Task requirements -
Word for word, write out the entries that follow, omitting all pictures.

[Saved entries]
*** Begin section ***

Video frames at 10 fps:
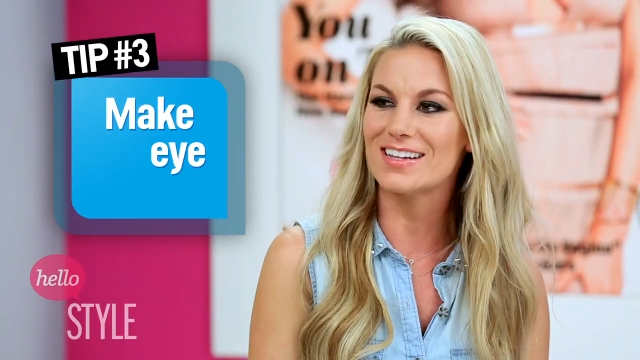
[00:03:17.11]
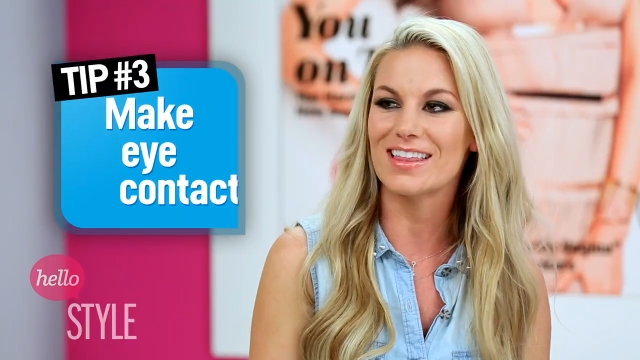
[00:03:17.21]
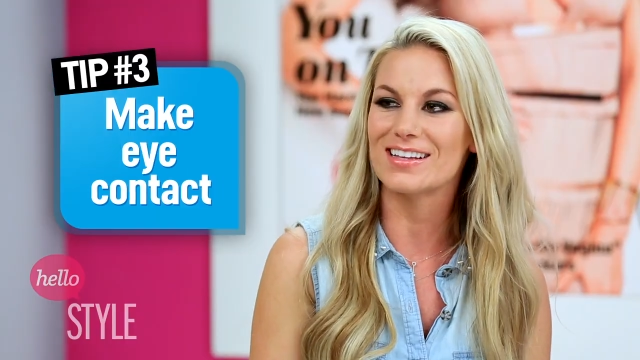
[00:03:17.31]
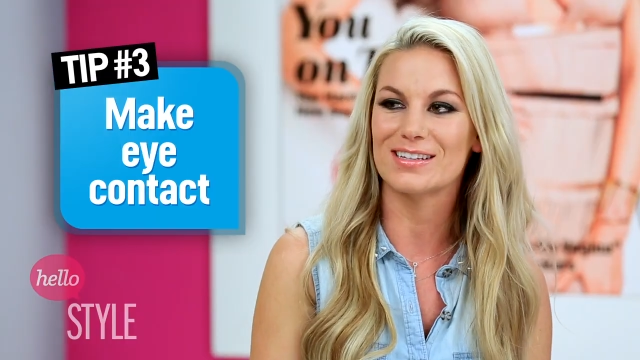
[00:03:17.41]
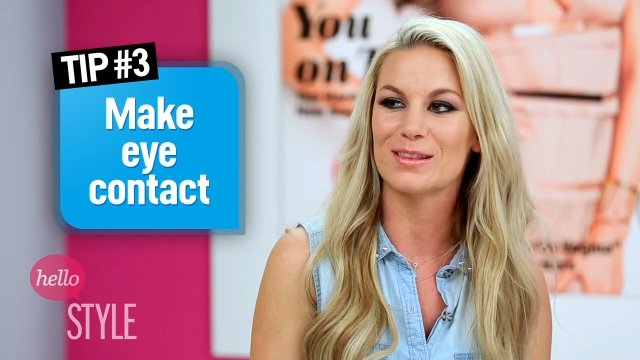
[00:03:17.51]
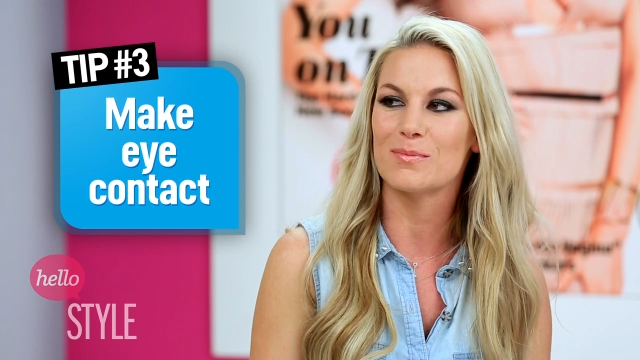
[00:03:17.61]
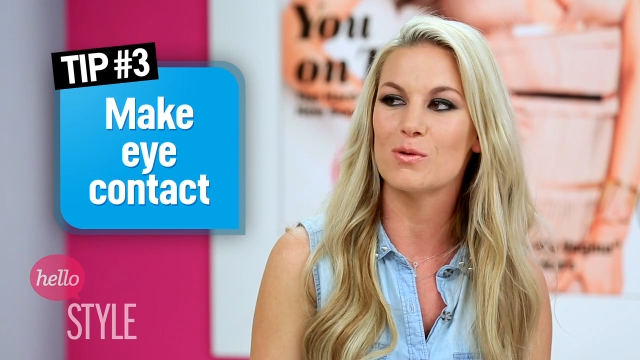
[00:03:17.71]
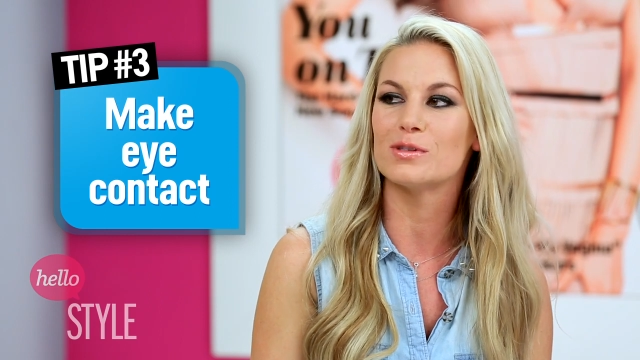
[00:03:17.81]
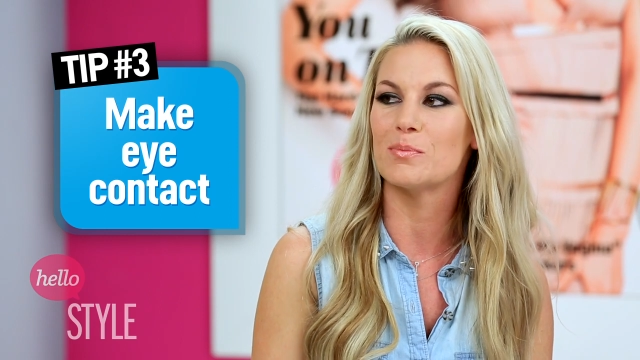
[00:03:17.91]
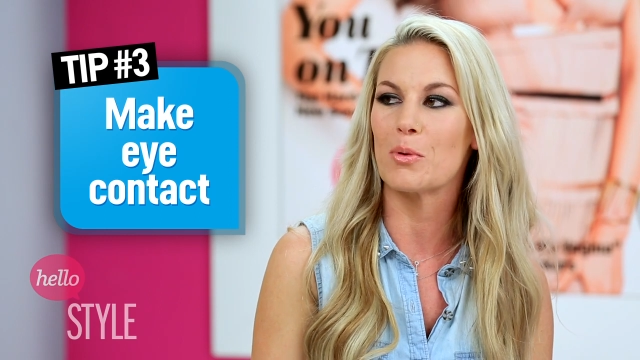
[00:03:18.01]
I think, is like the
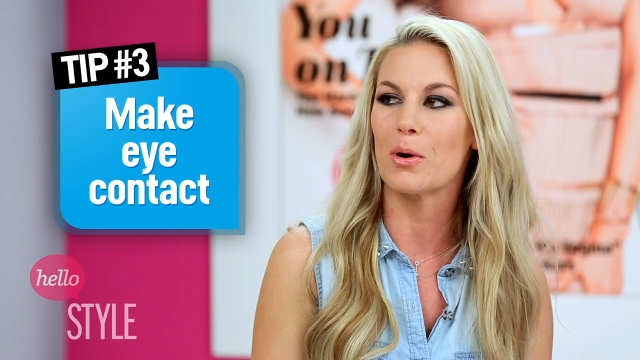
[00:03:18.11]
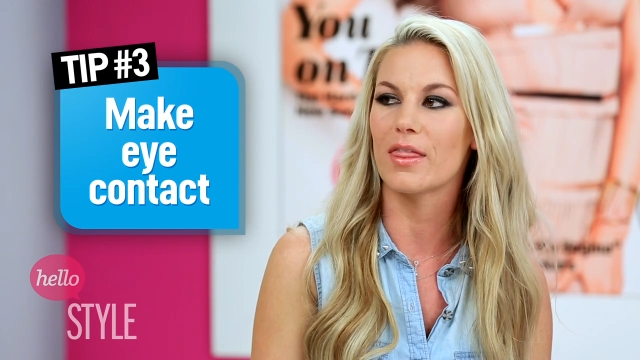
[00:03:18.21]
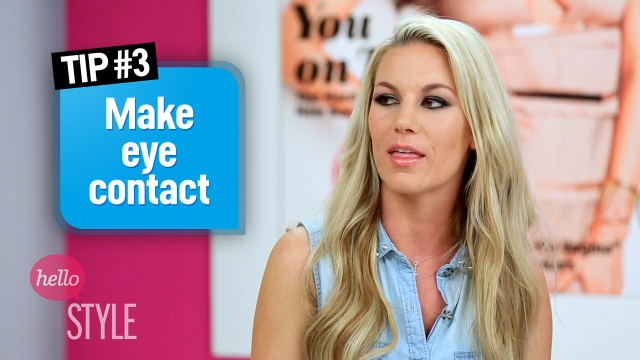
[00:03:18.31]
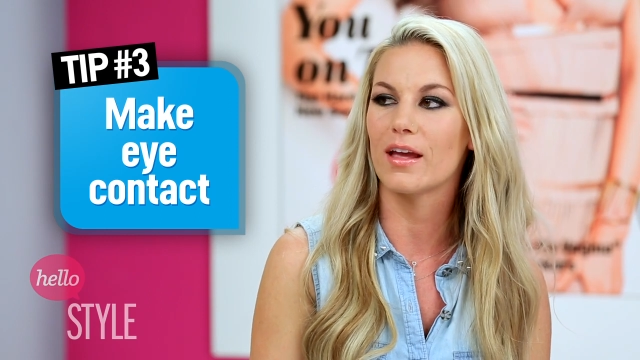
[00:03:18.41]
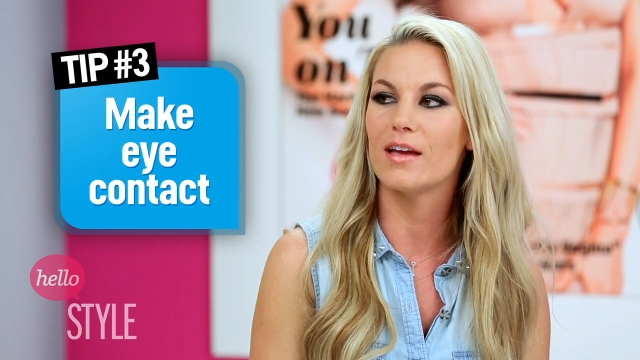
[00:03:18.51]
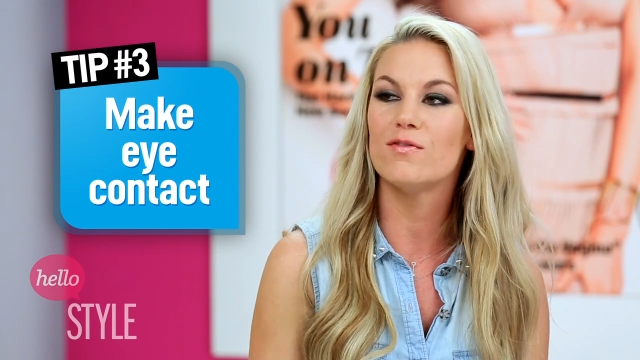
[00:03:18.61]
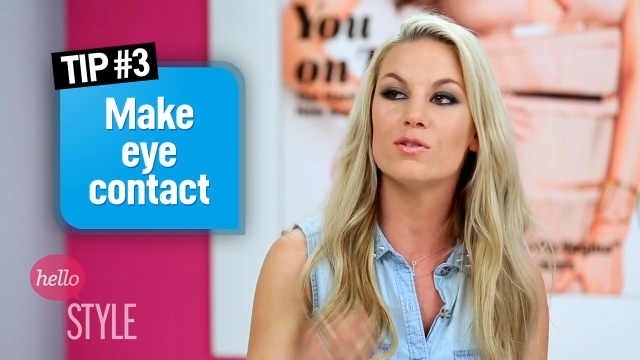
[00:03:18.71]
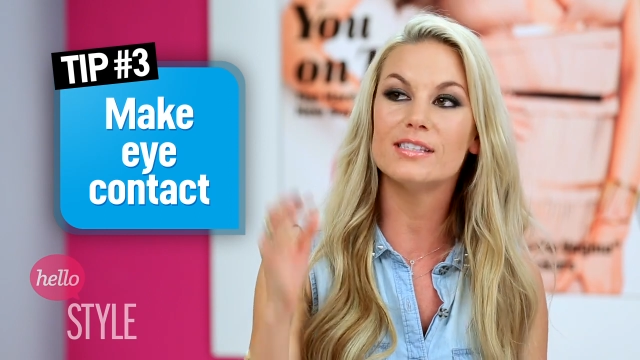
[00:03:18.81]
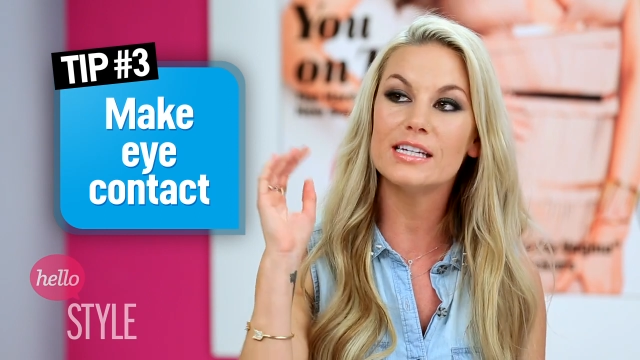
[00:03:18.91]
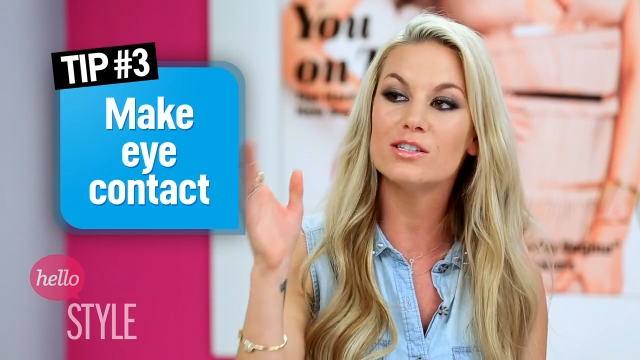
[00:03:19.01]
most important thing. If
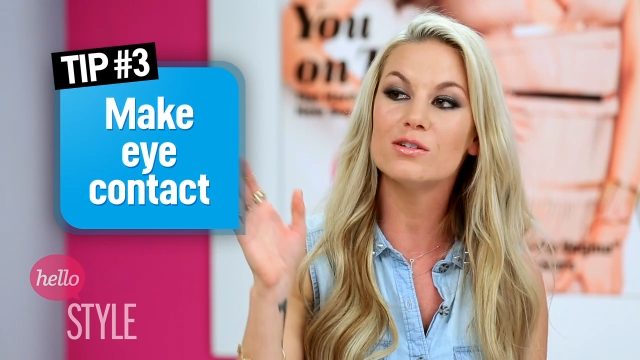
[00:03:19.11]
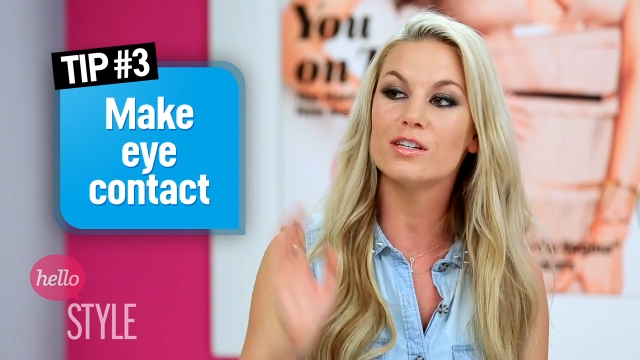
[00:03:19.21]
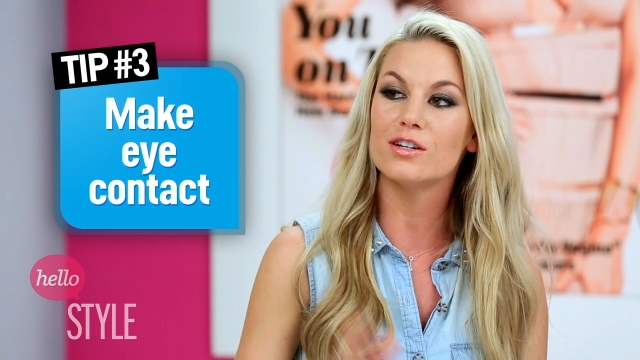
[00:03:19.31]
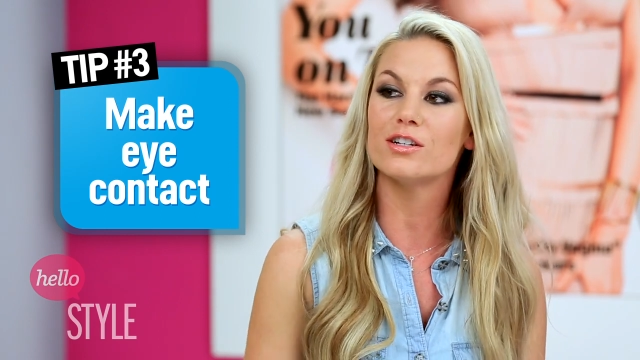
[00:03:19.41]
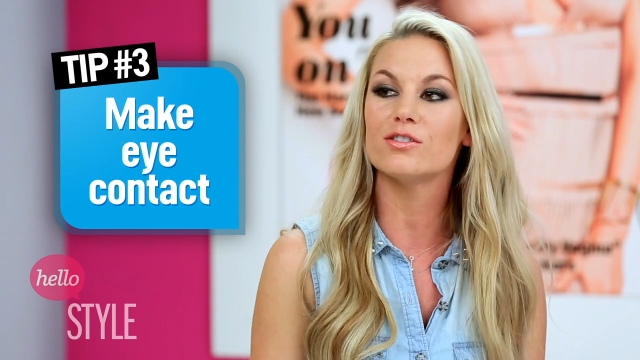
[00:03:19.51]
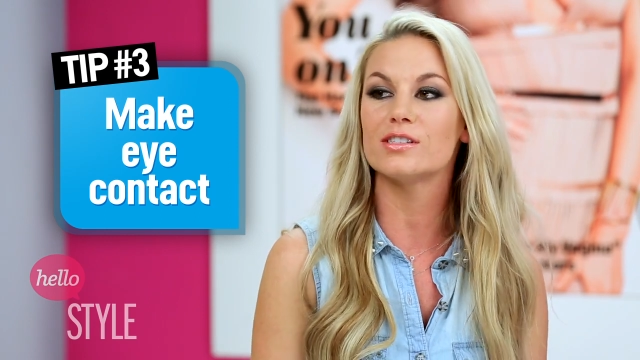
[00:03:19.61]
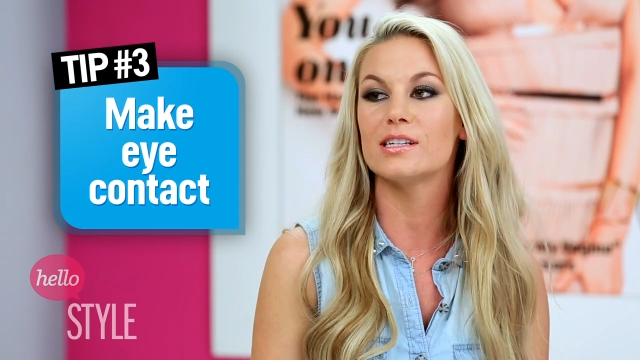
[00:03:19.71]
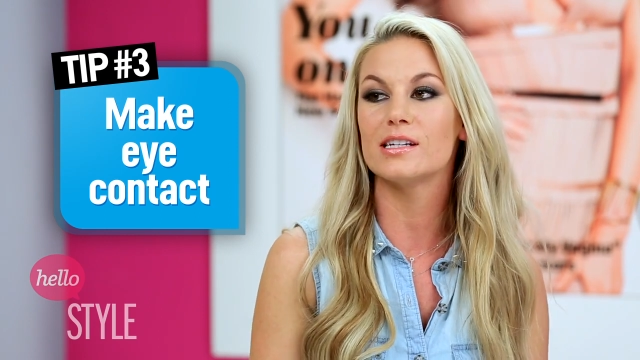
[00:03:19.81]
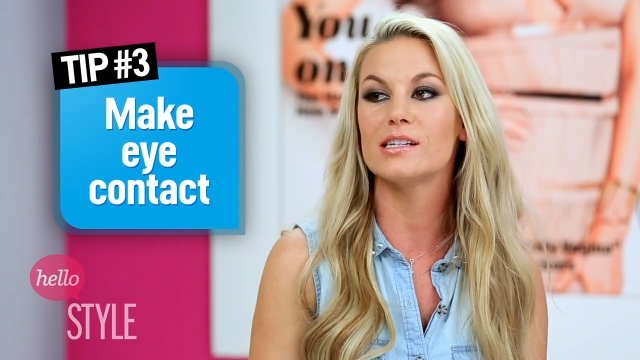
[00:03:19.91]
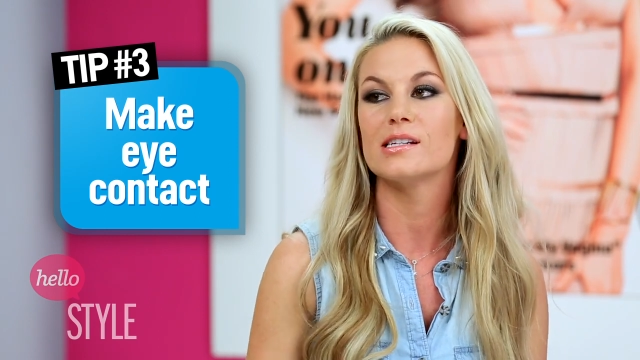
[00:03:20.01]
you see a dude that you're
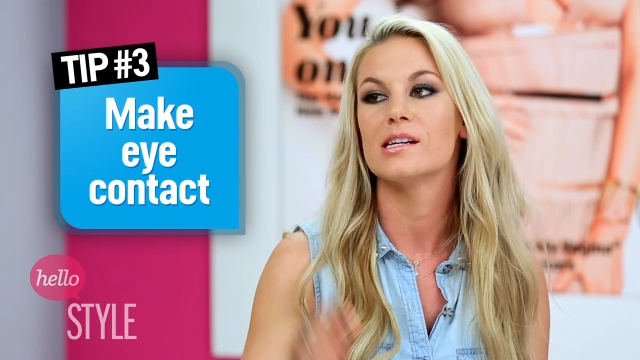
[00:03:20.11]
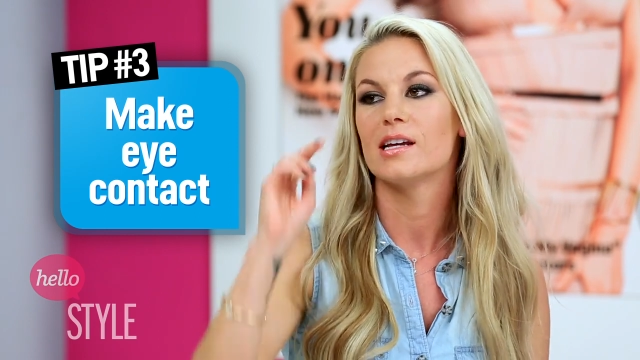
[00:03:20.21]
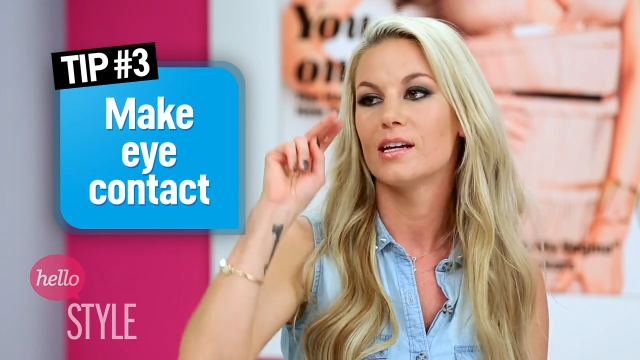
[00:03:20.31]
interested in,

*** End section ***

Output for this exercise -
Video frames at 10 fps:
[00:03:17.11]
[00:03:17.21]
[00:03:17.31]
[00:03:17.41]
[00:03:17.51]
[00:03:17.61]
[00:03:17.71]
[00:03:17.81]
[00:03:17.91]
[00:03:18.01]
I think, is like the
[00:03:18.11]
[00:03:18.21]
[00:03:18.31]
[00:03:18.41]
[00:03:18.51]
[00:03:18.61]
[00:03:18.71]
[00:03:18.81]
[00:03:18.91]
[00:03:19.01]
most important thing. If
[00:03:19.11]
[00:03:19.21]
[00:03:19.31]
[00:03:19.41]
[00:03:19.51]
[00:03:19.61]
[00:03:19.71]
[00:03:19.81]
[00:03:19.91]
[00:03:20.01]
you see a dude that you're
[00:03:20.11]
[00:03:20.21]
[00:03:20.31]
interested in,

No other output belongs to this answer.